(Record set Opens)

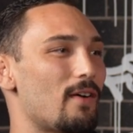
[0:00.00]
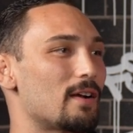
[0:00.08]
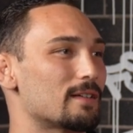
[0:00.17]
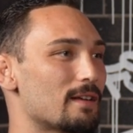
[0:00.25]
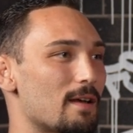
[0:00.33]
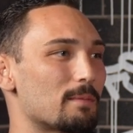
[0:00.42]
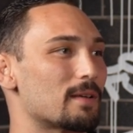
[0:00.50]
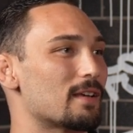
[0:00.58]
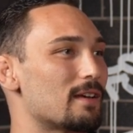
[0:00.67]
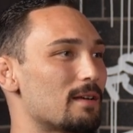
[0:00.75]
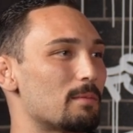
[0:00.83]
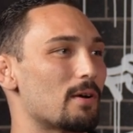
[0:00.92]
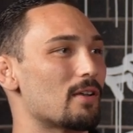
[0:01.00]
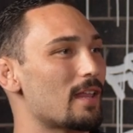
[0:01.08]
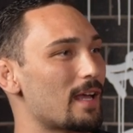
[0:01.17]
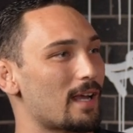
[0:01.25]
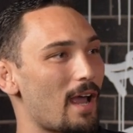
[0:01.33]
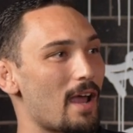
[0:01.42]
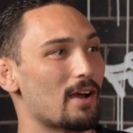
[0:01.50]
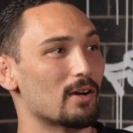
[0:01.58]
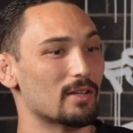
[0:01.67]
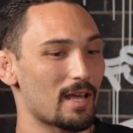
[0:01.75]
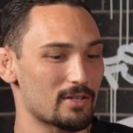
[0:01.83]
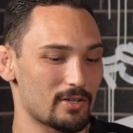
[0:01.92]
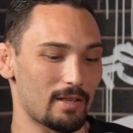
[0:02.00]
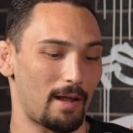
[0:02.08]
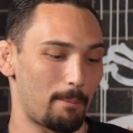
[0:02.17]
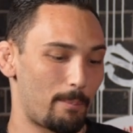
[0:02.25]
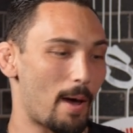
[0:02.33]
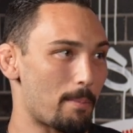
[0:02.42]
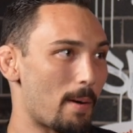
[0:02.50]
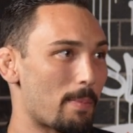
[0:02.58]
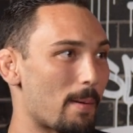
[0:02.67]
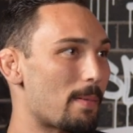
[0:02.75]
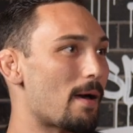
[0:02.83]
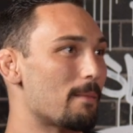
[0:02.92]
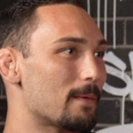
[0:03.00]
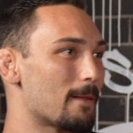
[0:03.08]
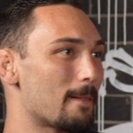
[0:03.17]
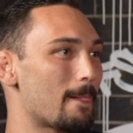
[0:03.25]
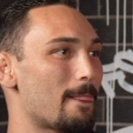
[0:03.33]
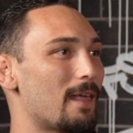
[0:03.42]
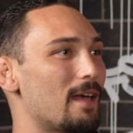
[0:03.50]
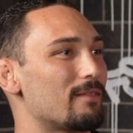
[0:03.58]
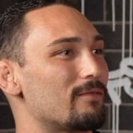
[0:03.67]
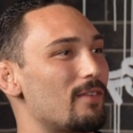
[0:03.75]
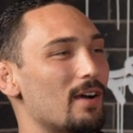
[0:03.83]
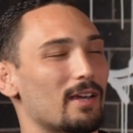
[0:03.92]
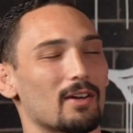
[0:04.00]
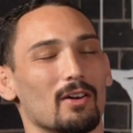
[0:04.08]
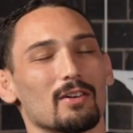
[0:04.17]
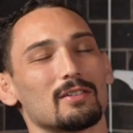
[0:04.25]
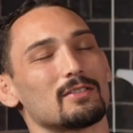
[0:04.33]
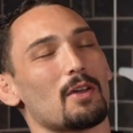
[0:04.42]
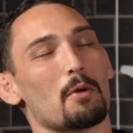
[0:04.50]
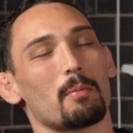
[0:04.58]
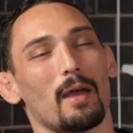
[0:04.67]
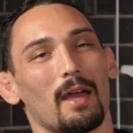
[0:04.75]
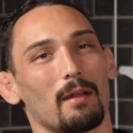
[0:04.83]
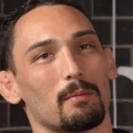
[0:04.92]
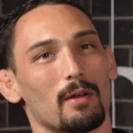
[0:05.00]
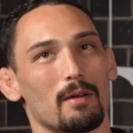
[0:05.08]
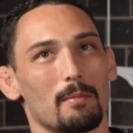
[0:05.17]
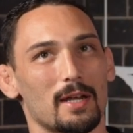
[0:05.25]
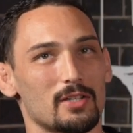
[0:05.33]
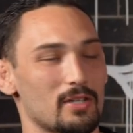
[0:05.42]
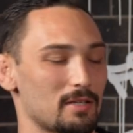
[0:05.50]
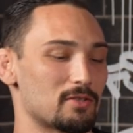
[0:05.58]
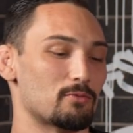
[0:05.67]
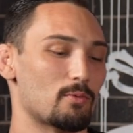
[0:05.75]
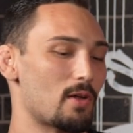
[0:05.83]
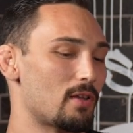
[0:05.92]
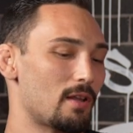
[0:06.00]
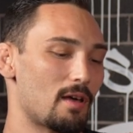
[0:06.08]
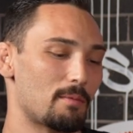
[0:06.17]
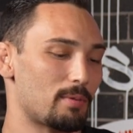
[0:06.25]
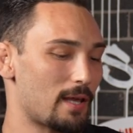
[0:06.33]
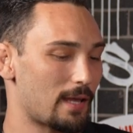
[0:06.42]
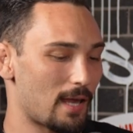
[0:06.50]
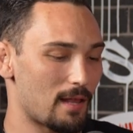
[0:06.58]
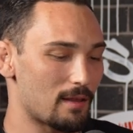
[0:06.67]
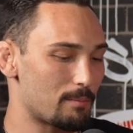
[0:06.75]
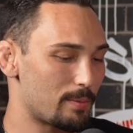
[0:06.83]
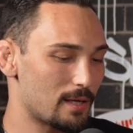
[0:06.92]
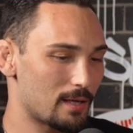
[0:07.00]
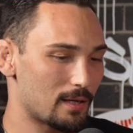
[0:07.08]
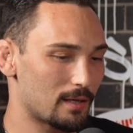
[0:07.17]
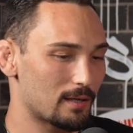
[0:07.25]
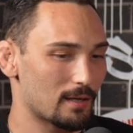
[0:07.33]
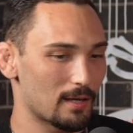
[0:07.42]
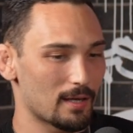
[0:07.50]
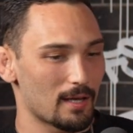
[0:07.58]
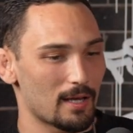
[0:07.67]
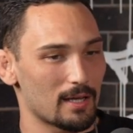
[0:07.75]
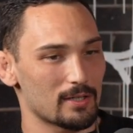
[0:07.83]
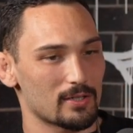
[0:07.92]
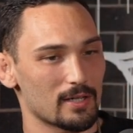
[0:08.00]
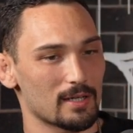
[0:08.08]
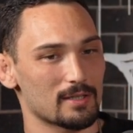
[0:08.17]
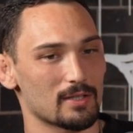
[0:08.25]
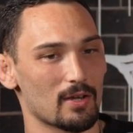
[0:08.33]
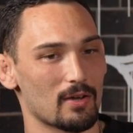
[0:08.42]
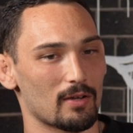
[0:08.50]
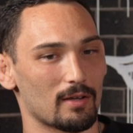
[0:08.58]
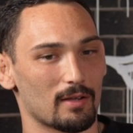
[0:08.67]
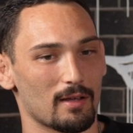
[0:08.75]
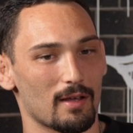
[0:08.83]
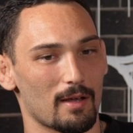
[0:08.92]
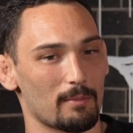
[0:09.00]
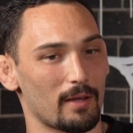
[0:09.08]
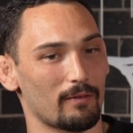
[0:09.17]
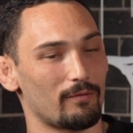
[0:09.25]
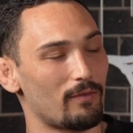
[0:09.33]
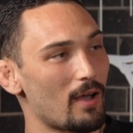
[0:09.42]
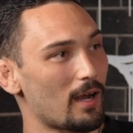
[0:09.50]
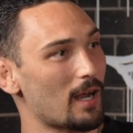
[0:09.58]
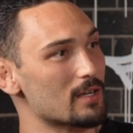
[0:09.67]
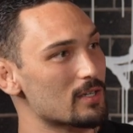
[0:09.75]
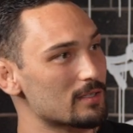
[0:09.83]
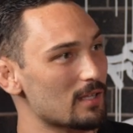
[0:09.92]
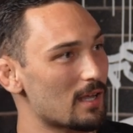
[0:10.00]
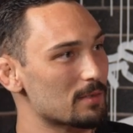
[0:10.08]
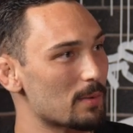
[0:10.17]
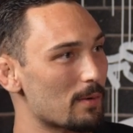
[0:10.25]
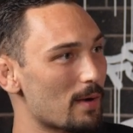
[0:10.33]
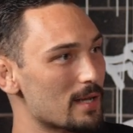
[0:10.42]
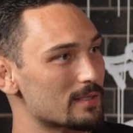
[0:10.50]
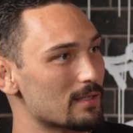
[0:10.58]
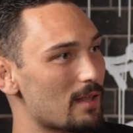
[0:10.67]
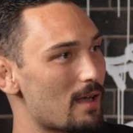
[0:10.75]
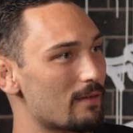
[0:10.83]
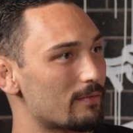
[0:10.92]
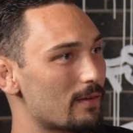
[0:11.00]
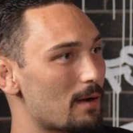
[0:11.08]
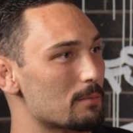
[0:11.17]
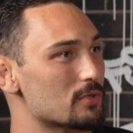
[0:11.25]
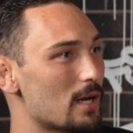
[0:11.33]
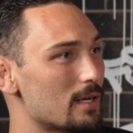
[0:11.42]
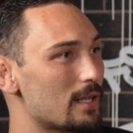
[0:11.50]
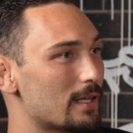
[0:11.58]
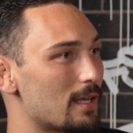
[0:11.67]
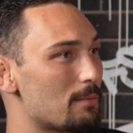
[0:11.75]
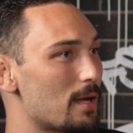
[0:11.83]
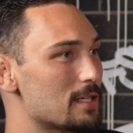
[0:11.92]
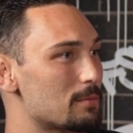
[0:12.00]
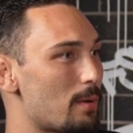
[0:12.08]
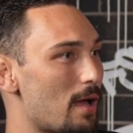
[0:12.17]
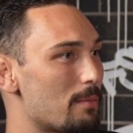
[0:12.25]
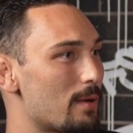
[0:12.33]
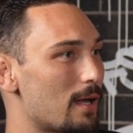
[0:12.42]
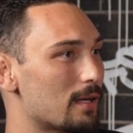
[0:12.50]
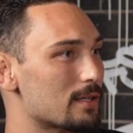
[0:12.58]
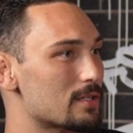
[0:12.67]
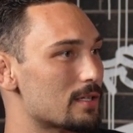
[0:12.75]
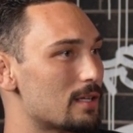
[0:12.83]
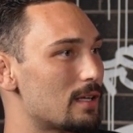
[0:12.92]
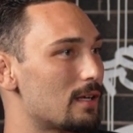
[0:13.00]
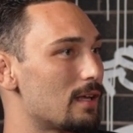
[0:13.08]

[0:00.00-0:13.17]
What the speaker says: Fucked it up good, bro. Like, I heard that shit, like, pop, pop, pop, pop. And fucking hurt so bad, bro. My shit swelled up, like, hella big and shit. So... I'm like, fuck, I just lost my wrestle off and I'm trying to like get my spot back and shit.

(Record set Closes)

### Description of the task
Please return only the lines from the top of the data through the line with "[0:00.00-0:13.17]", exactly as written, and drop every picture.

### Solution to the exercise
[0:00.00]
[0:00.08]
[0:00.17]
[0:00.25]
[0:00.33]
[0:00.42]
[0:00.50]
[0:00.58]
[0:00.67]
[0:00.75]
[0:00.83]
[0:00.92]
[0:01.00]
[0:01.08]
[0:01.17]
[0:01.25]
[0:01.33]
[0:01.42]
[0:01.50]
[0:01.58]
[0:01.67]
[0:01.75]
[0:01.83]
[0:01.92]
[0:02.00]
[0:02.08]
[0:02.17]
[0:02.25]
[0:02.33]
[0:02.42]
[0:02.50]
[0:02.58]
[0:02.67]
[0:02.75]
[0:02.83]
[0:02.92]
[0:03.00]
[0:03.08]
[0:03.17]
[0:03.25]
[0:03.33]
[0:03.42]
[0:03.50]
[0:03.58]
[0:03.67]
[0:03.75]
[0:03.83]
[0:03.92]
[0:04.00]
[0:04.08]
[0:04.17]
[0:04.25]
[0:04.33]
[0:04.42]
[0:04.50]
[0:04.58]
[0:04.67]
[0:04.75]
[0:04.83]
[0:04.92]
[0:05.00]
[0:05.08]
[0:05.17]
[0:05.25]
[0:05.33]
[0:05.42]
[0:05.50]
[0:05.58]
[0:05.67]
[0:05.75]
[0:05.83]
[0:05.92]
[0:06.00]
[0:06.08]
[0:06.17]
[0:06.25]
[0:06.33]
[0:06.42]
[0:06.50]
[0:06.58]
[0:06.67]
[0:06.75]
[0:06.83]
[0:06.92]
[0:07.00]
[0:07.08]
[0:07.17]
[0:07.25]
[0:07.33]
[0:07.42]
[0:07.50]
[0:07.58]
[0:07.67]
[0:07.75]
[0:07.83]
[0:07.92]
[0:08.00]
[0:08.08]
[0:08.17]
[0:08.25]
[0:08.33]
[0:08.42]
[0:08.50]
[0:08.58]
[0:08.67]
[0:08.75]
[0:08.83]
[0:08.92]
[0:09.00]
[0:09.08]
[0:09.17]
[0:09.25]
[0:09.33]
[0:09.42]
[0:09.50]
[0:09.58]
[0:09.67]
[0:09.75]
[0:09.83]
[0:09.92]
[0:10.00]
[0:10.08]
[0:10.17]
[0:10.25]
[0:10.33]
[0:10.42]
[0:10.50]
[0:10.58]
[0:10.67]
[0:10.75]
[0:10.83]
[0:10.92]
[0:11.00]
[0:11.08]
[0:11.17]
[0:11.25]
[0:11.33]
[0:11.42]
[0:11.50]
[0:11.58]
[0:11.67]
[0:11.75]
[0:11.83]
[0:11.92]
[0:12.00]
[0:12.08]
[0:12.17]
[0:12.25]
[0:12.33]
[0:12.42]
[0:12.50]
[0:12.58]
[0:12.67]
[0:12.75]
[0:12.83]
[0:12.92]
[0:13.00]
[0:13.08]

[0:00.00-0:13.17]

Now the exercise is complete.